**DATA PROVIDED**:
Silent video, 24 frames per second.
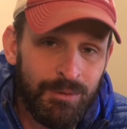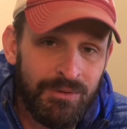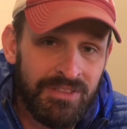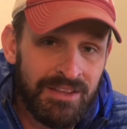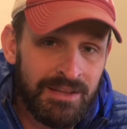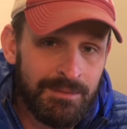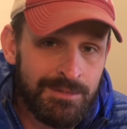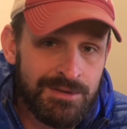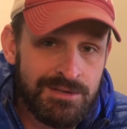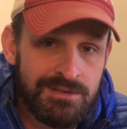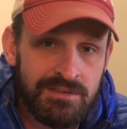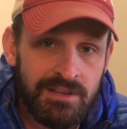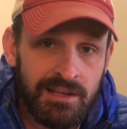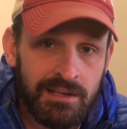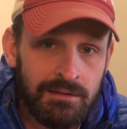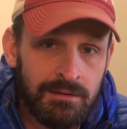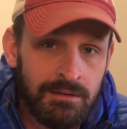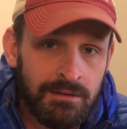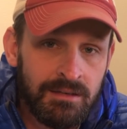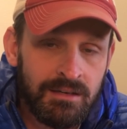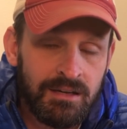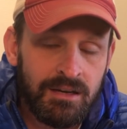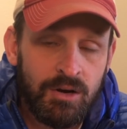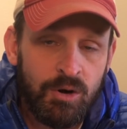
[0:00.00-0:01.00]
with them is they
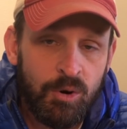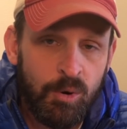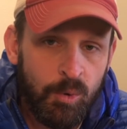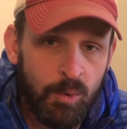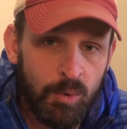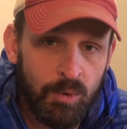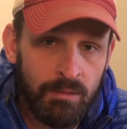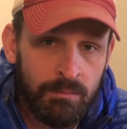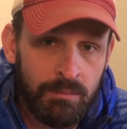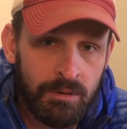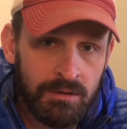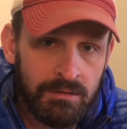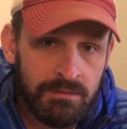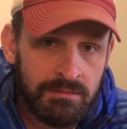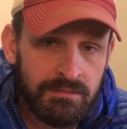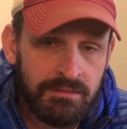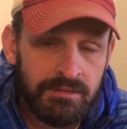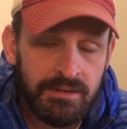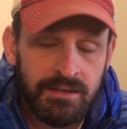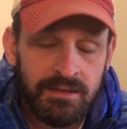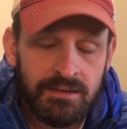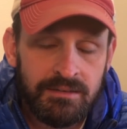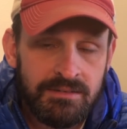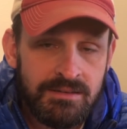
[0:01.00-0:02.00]
look horrible.
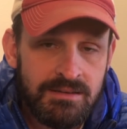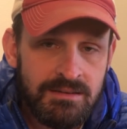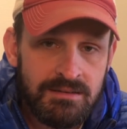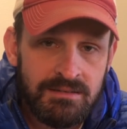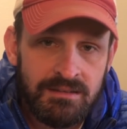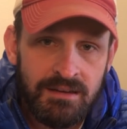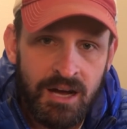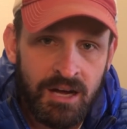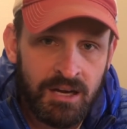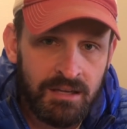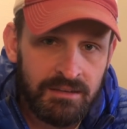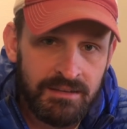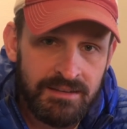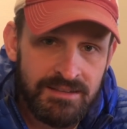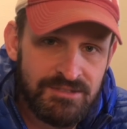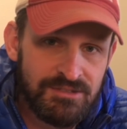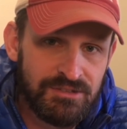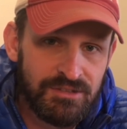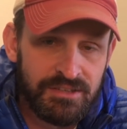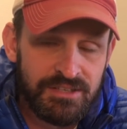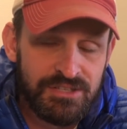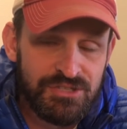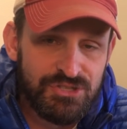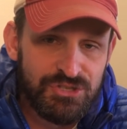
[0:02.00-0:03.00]
They're the ugliest
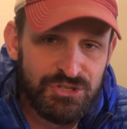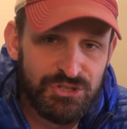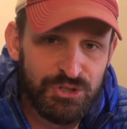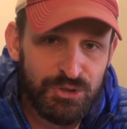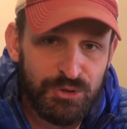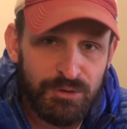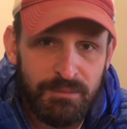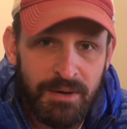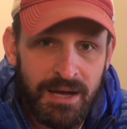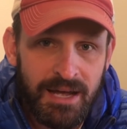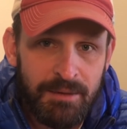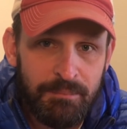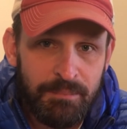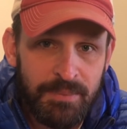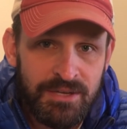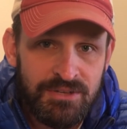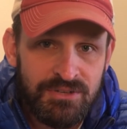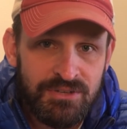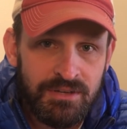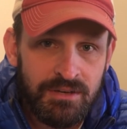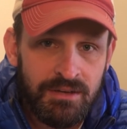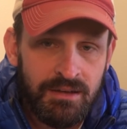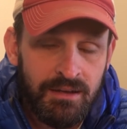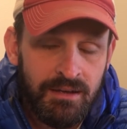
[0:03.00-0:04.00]
looking shoe in my
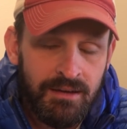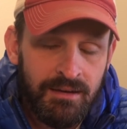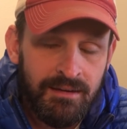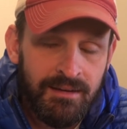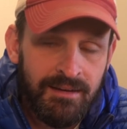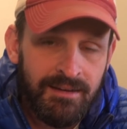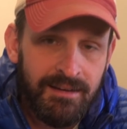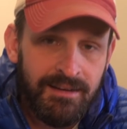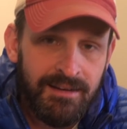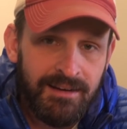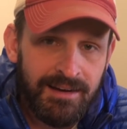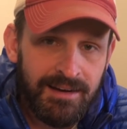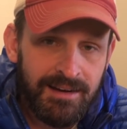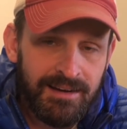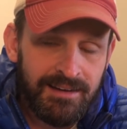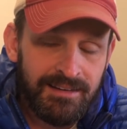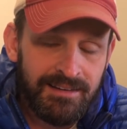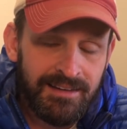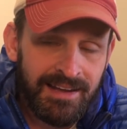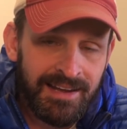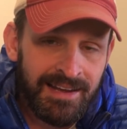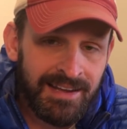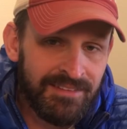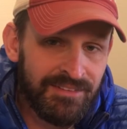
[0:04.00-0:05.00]
opinion.
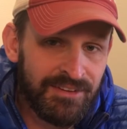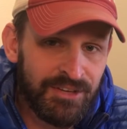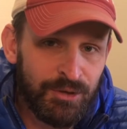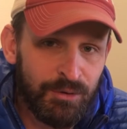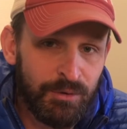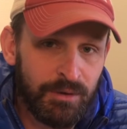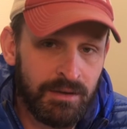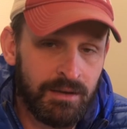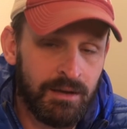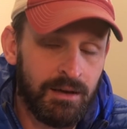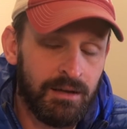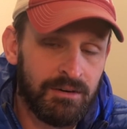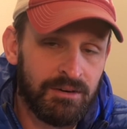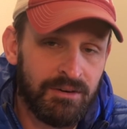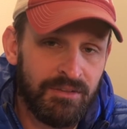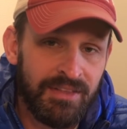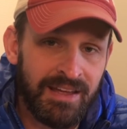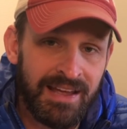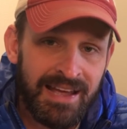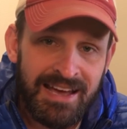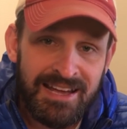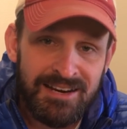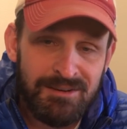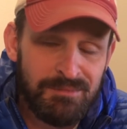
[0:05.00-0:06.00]
And the only color they
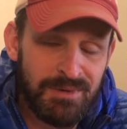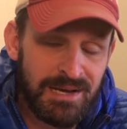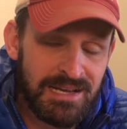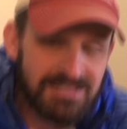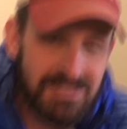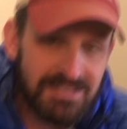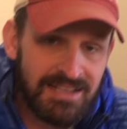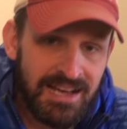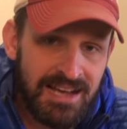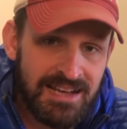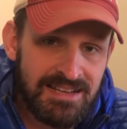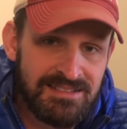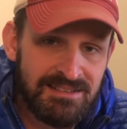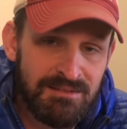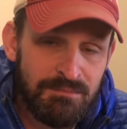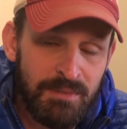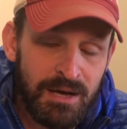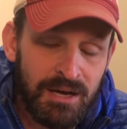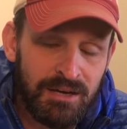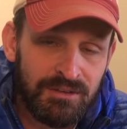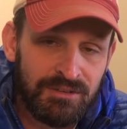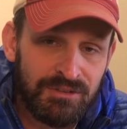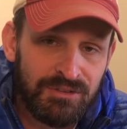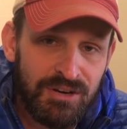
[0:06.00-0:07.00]
had in my size at
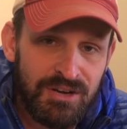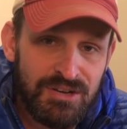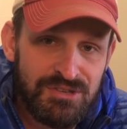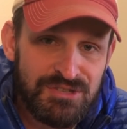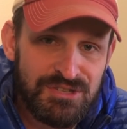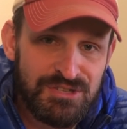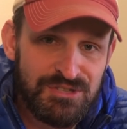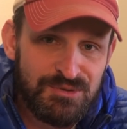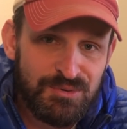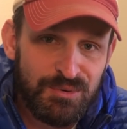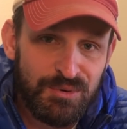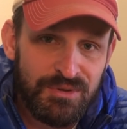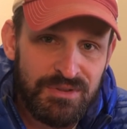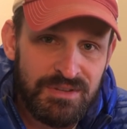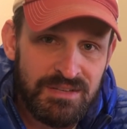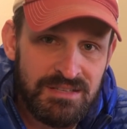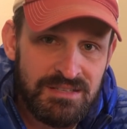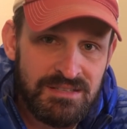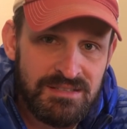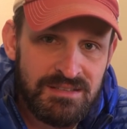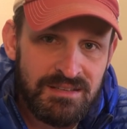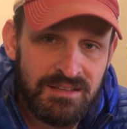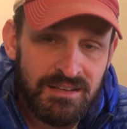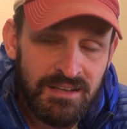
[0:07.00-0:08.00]
Mountain Crossings were
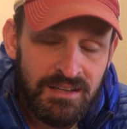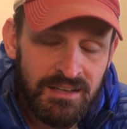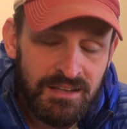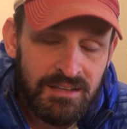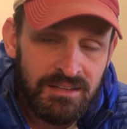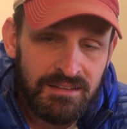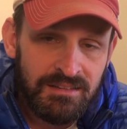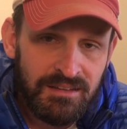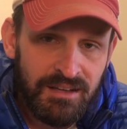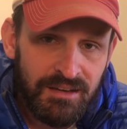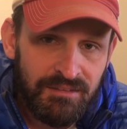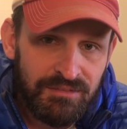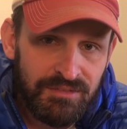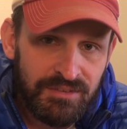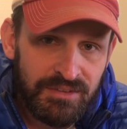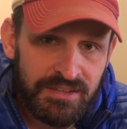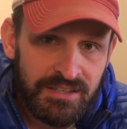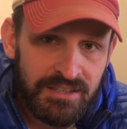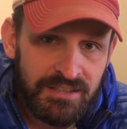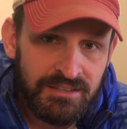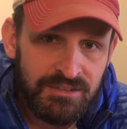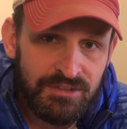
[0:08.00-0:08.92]
these lovely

**WORK TO BE COMPLETED**: Nothing but the lines from the one holding "[0:01.00-0:02.00]" through the last line of the listing should appear in the answer, copied exactly and without pictures.

**ANSWER FOR THE TASK**:
[0:01.00-0:02.00]
look horrible.
[0:02.00-0:03.00]
They're the ugliest
[0:03.00-0:04.00]
looking shoe in my
[0:04.00-0:05.00]
opinion.
[0:05.00-0:06.00]
And the only color they
[0:06.00-0:07.00]
had in my size at
[0:07.00-0:08.00]
Mountain Crossings were
[0:08.00-0:08.92]
these lovely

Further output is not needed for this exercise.